TASK ITEM: Copy each entry below exactly. No images.
↓↓↓
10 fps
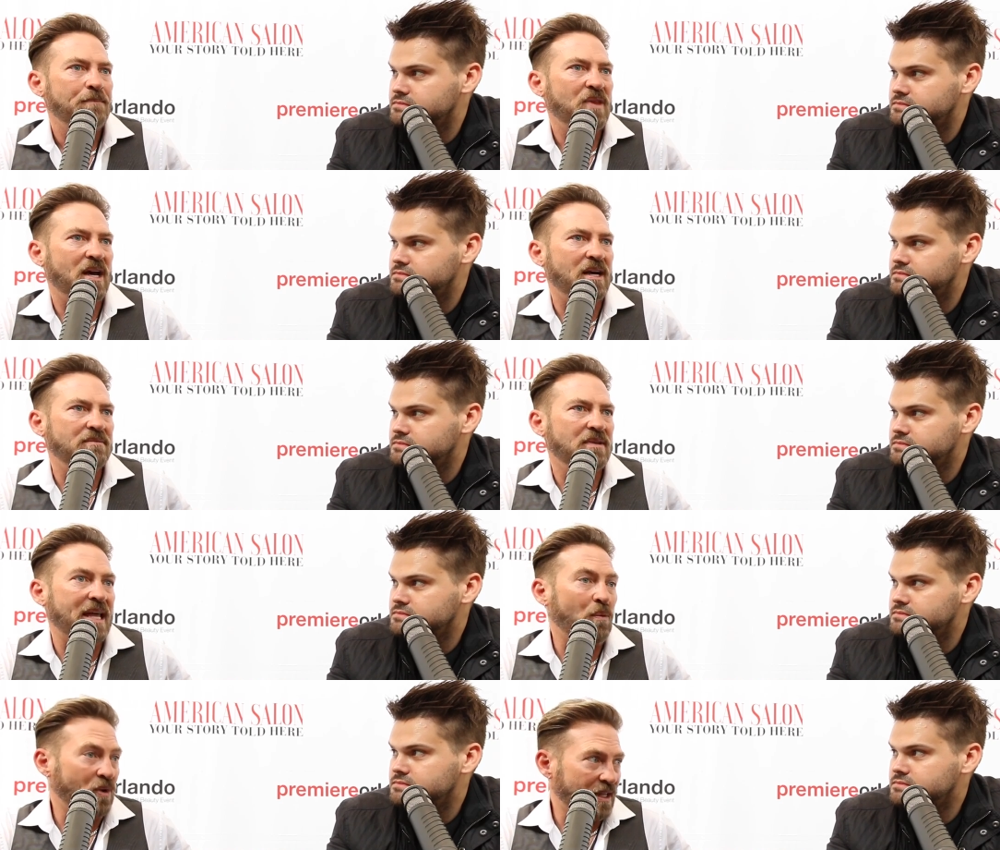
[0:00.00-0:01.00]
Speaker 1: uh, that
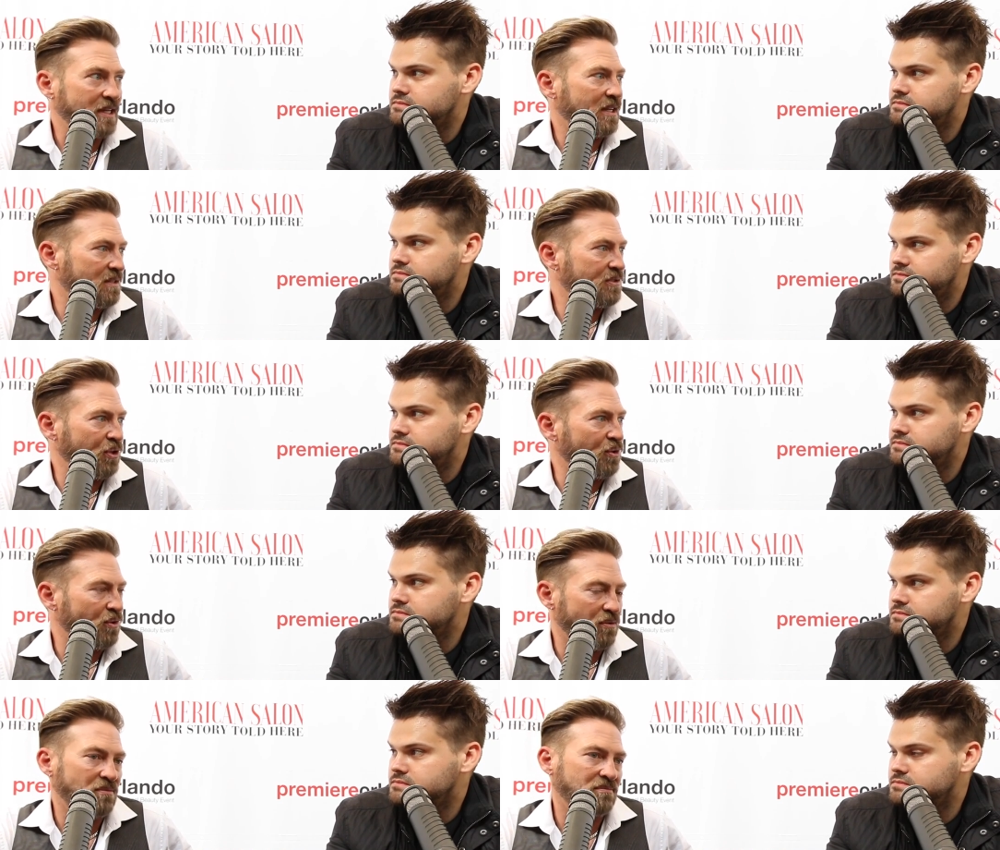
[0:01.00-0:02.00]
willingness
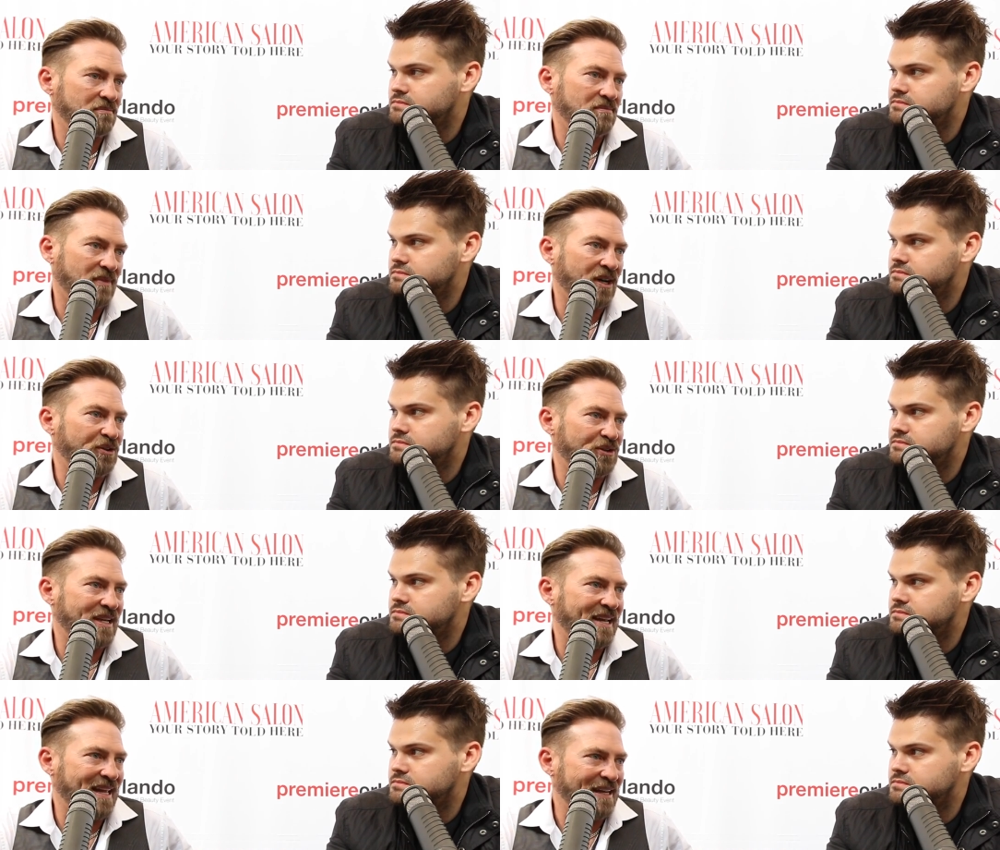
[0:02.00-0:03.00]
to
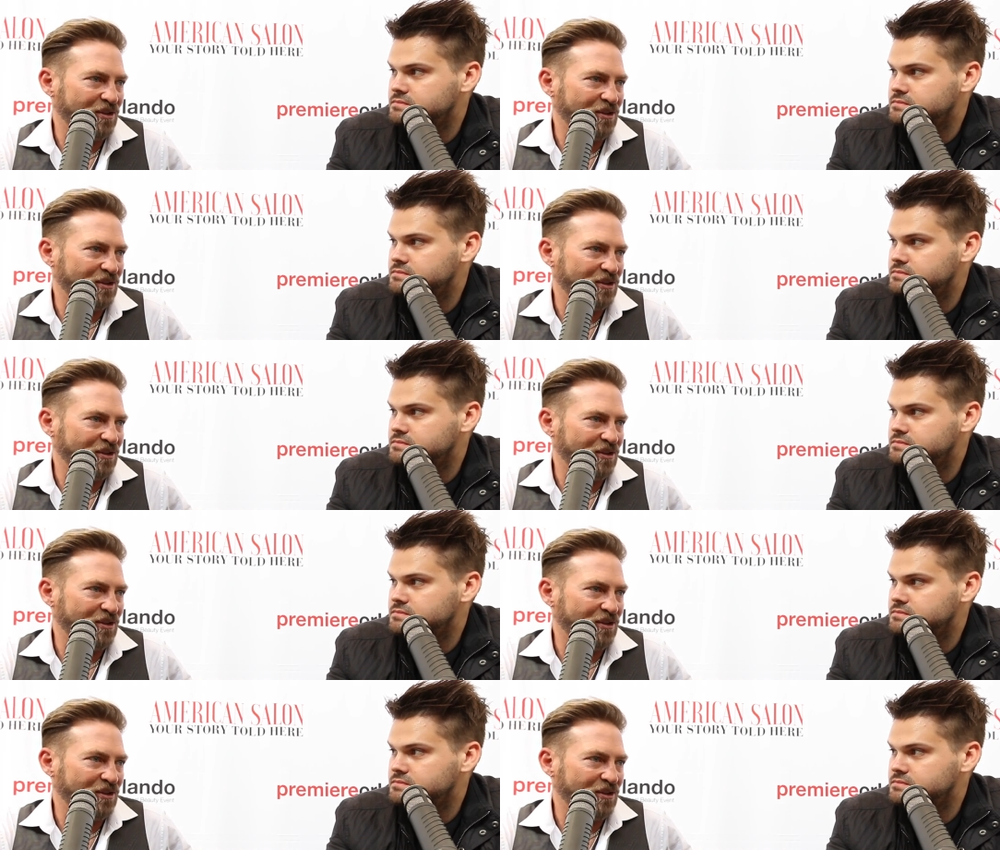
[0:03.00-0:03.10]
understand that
↑↑↑
EXPECTED ANSWER:
10 fps
[0:00.00-0:01.00]
Speaker 1: uh, that
[0:01.00-0:02.00]
willingness
[0:02.00-0:03.00]
to
[0:03.00-0:03.10]
understand that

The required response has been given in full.